Pasado el 28 de abril, y siempre desde la perspectiva de una normalización institucional, se vuelven a abrir muchas preguntas: ¿sigue teniendo campo y futuro la derecha ideológica VOX-Casado, como gran alternativa de gobernabilidad; o se abre el turno del PP-Cs, previa absorción de VOX? ¿Puede el nervioso y siempre acelerado Rivera servir de pivote a esta nueva articulación centrista, ya sea con el PP o con un futuro pacto con el PSOE? De otro lado, ¿conseguirá el PSOE la estabilidad necesaria en una situación económica difícil, sometido a la disciplina europea y por ende con escaso margen de reforma, y a la vez al borde de una situación continental de recesión? ¿Tiene Podemos, con todo su humo y tras haber perdido el 40% de sus diputados, todavía algún margen de servir a la oposición interna, de conquistar reformas? No hay ninguna solución a medio plazo. El 28 de abril de 2019 no se parece en nada al 28 de octubre de 1982.
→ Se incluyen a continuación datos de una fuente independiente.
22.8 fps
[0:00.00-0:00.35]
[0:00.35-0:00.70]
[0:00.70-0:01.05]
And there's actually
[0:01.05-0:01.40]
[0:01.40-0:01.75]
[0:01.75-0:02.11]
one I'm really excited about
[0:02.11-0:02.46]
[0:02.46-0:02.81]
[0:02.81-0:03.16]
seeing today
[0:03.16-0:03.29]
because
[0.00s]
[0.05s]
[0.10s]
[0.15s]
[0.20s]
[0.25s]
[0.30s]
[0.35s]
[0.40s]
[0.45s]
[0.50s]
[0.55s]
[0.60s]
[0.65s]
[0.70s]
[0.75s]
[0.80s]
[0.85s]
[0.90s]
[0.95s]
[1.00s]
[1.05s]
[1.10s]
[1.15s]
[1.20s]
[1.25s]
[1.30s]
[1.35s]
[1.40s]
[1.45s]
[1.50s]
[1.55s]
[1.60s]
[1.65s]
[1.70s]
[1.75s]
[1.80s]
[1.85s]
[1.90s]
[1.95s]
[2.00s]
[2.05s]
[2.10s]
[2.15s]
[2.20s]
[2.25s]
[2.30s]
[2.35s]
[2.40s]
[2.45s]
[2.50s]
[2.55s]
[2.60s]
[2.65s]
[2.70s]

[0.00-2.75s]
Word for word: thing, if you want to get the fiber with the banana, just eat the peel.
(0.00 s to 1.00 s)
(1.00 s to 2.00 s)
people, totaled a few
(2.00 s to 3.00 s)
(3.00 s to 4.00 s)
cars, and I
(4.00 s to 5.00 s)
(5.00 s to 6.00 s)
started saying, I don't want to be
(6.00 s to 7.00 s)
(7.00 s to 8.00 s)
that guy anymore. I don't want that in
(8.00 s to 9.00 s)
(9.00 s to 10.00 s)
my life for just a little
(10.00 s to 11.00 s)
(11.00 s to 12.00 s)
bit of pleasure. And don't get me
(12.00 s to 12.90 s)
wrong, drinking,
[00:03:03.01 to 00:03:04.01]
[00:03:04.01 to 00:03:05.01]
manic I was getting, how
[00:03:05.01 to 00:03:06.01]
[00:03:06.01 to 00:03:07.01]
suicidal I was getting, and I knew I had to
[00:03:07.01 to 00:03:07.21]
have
De momento, lo único previsible en los próximos meses es cierta inercia. La política seguirá estirándose como un gigantesco chicle en forma de batalla moral: una lucha que sitúa a progres y reaccionarios enfrentados en torno a campos a veces sustanciales (derechos civiles, migrantes) y otras veces bastante más inverosímiles (tauromaquia, caza, etc). Visto de nuevo desde la perspectiva de la normalización, pero desde aquellos que pretendemos convertir la crisis en oportunidad, el reto a futuro parece estar en quebrar esta batalla moral y devolverla a un terreno en el que movimientos y luchas ocupen el centro. La debilidad del gobierno socialista, sea cual sea la combinatoria de sus alianzas, parece abrir un estrecho campo al intercambio entre reformismo institucional y presión social concreta. Los primeros ensayos podrían estar a la vuelta de la esquina de la mano del movimiento de vivienda. Premisa fundamental para este tipo de operaciones es que no nos complazcamos ni por un instante con el progresismo moral que se nos presentará bajo la forma del “talante”, acompañado con medidas de “izquierda” y adornado de grandes palabras en rótulos de colores (rosa, verde y violeta).